Re: Folding algorithm and canonical equivalence

From: Asmus Freytag (asmusf@ix.netcom.com)
Date: Sun Jul 18 2004 - 16:15:49 CDT

Next message: Asmus Freytag: "Re: Folding algorithm and canonical equivalence"

Previous message: Asmus Freytag: "RE: Folding algorithm and canonical equivalence"
In reply to: Peter Kirk: "Re: Folding algorithm and canonical equivalence"
Next in thread: Peter Kirk: "Re: Folding algorithm and canonical equivalence"
Reply: Peter Kirk: "Re: Folding algorithm and canonical equivalence"
Reply: John Cowan: "Re: Folding algorithm and canonical equivalence"
Reply: Jony Rosenne: "RE: Folding algorithm and canonical equivalence"
Messages sorted by: [ date ] [ thread ] [ subject ] [ author ] [ attachment ]
Mail actions: [ respond to this message ] [ mail a new topic ]

At 05:25 AM 7/18/2004, Peter Kirk wrote:
>I accept that there might be some script-specific cases in which
>particular accents should not be removed. The breve in Cyrillic i kratkoe
>might be an example; but then this might be rather too language-specific
>as well. But these should be clearly defined and justified exceptions,
>rather than their possible existence being a reason to restrict the
>general applicability of accent and diacritic folding.

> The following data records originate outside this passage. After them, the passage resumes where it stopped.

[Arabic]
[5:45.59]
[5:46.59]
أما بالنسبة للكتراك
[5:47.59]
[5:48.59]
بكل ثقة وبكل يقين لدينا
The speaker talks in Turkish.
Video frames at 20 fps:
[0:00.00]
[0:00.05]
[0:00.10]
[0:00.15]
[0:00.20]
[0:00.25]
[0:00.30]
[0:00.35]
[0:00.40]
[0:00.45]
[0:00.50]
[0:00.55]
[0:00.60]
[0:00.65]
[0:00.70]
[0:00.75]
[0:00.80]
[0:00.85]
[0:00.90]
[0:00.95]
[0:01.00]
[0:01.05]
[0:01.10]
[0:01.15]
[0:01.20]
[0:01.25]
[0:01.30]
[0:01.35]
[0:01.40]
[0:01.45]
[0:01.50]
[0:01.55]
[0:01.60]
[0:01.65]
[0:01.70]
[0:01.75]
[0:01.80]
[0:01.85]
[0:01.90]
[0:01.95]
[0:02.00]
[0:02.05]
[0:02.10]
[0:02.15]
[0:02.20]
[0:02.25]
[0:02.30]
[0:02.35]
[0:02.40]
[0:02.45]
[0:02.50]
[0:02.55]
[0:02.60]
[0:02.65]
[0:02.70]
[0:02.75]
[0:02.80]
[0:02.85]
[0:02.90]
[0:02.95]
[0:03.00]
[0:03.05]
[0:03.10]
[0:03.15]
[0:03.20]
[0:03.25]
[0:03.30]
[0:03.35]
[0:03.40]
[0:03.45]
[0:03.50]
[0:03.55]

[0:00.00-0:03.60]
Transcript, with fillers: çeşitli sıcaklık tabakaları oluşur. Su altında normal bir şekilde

I was thinking rather more of Khmer, where a some characters that are
considered letters are given gc=Mn. In that case, folding would be very
inappropriate.

So the answer has to be to limit the removal of diacritical marks in
AccentFolding, to those that are truly *accents*. That's a subset of gc=Mn.
There are two options for a starting set:
select all 'accents' (note, not baseforms) that occur in some precomposed
character. And then add additional ones on a case by case basis (e.g.
stroke overlay).

Or, start with all gc=Mn from the 0300 and 1DC0 blocks (the latter will be
part of 4.1), and make some principled additions / deletions.

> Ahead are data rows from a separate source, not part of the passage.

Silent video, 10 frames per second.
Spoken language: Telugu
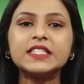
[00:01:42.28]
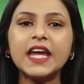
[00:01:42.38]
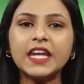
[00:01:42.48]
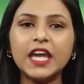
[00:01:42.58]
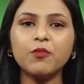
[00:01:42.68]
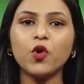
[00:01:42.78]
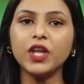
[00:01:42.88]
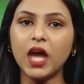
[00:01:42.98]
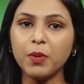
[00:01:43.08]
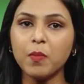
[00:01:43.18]

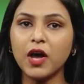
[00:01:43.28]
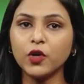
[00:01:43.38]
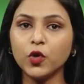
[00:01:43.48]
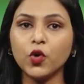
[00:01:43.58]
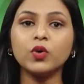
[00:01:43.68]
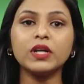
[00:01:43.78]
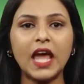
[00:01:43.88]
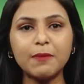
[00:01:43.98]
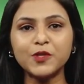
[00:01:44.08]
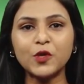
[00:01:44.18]
స్టేడియంలోని అభిమానులు
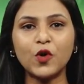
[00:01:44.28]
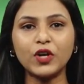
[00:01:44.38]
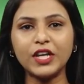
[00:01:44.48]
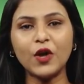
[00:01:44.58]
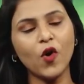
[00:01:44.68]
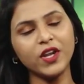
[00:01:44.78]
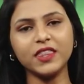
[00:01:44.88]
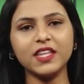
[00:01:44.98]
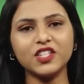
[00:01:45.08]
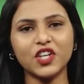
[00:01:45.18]
క్లాప్స్లు కొట్టి
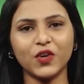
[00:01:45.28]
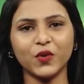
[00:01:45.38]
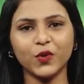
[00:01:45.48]
హోరెత్తించారు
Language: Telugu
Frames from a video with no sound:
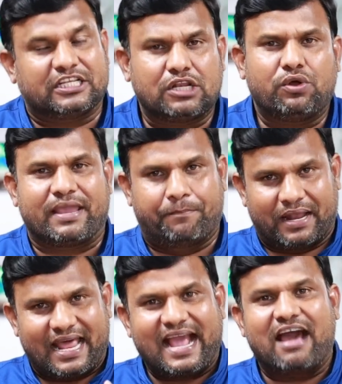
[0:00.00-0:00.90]
ప్రజల్లోకి
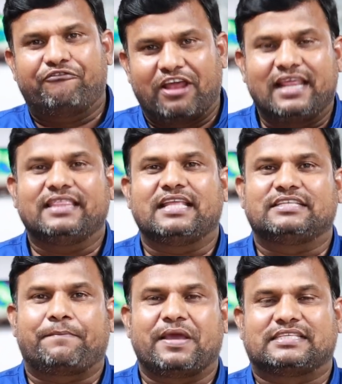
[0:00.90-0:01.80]
బలంగా వెళ్ళింది
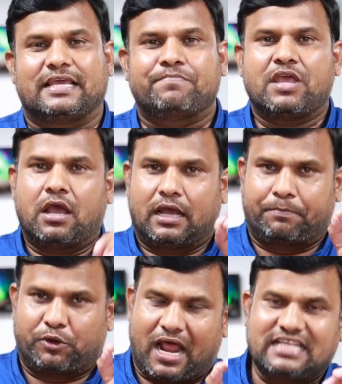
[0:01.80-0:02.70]
అని చెప్పేసి
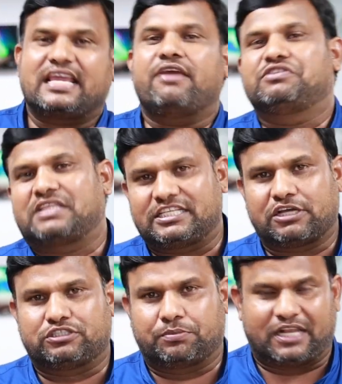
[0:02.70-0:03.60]
ఇప్పుడు రాజకీయ
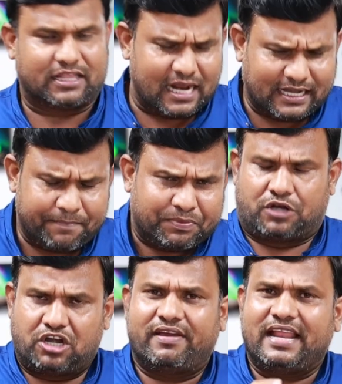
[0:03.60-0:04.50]
విశ్లేషకులు చెబుతున్నారు ఎందుకంటే
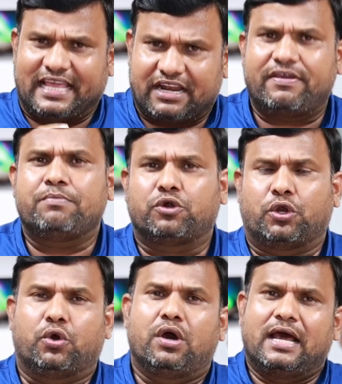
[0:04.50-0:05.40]
రెండు వేల ఇరవై
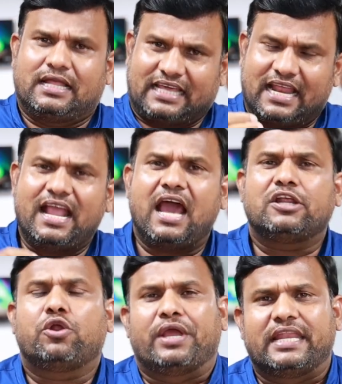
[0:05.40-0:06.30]
మూడులో
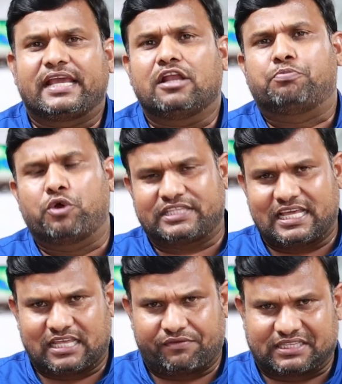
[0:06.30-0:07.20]
తెలంగాణలో ఎన్నికలు
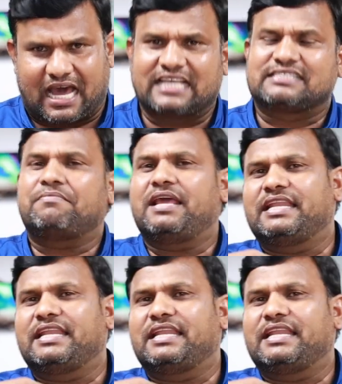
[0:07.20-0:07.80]
పూర్తయిన తర్వాత అసెంబ్లీ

All script-specific non-spacing marks for Indic scripts etc; should not be
part of 'AccentFolding', in my opinion.

>.. when I look more closely at AccentFolding as defined I see a problem
>with it. It is specified as affecting only "Latin/Greek/Cyrillic
>characters with canonical decomposition". But this is inadequate because
>there are many cases of Latin/Greek/Cyrillic characters (and most cases of
>Hebrew ones) where an accent should be removed even though there is no
>precomposed form encoded and so canonical decomposition

Correct. Whatever the set of combining marks is, we then need to define a
set of base characters. We could simply use sc=Latin + sc=Greek +
sc=Cyrillic as a starting set, to treat all accented character equally.

What about other scripts:

If you feel that Hebrew folding to unpointed is something that should
happen everytime other accents are folded, we can add Hebrew (or we can
make a separate fodling, HebrewMarksFolding,
that people can invoke optionally) I tend to prefer the latter. Since for
Hebrew (the languages), a folding to unpointed might be one of the foldings
that someone might want to apply permanently, it should be separtely named
and defined, on the principle that the foldings should be building blocks.

A./

Next message: Asmus Freytag: "Re: Folding algorithm and canonical equivalence"
Previous message: Asmus Freytag: "RE: Folding algorithm and canonical equivalence"
In reply to: Peter Kirk: "Re: Folding algorithm and canonical equivalence"
Next in thread: Peter Kirk: "Re: Folding algorithm and canonical equivalence"
Reply: Peter Kirk: "Re: Folding algorithm and canonical equivalence"
Reply: John Cowan: "Re: Folding algorithm and canonical equivalence"
Reply: Jony Rosenne: "RE: Folding algorithm and canonical equivalence"
Messages sorted by: [ date ] [ thread ] [ subject ] [ author ] [ attachment ]
Mail actions: [ respond to this message ] [ mail a new topic ]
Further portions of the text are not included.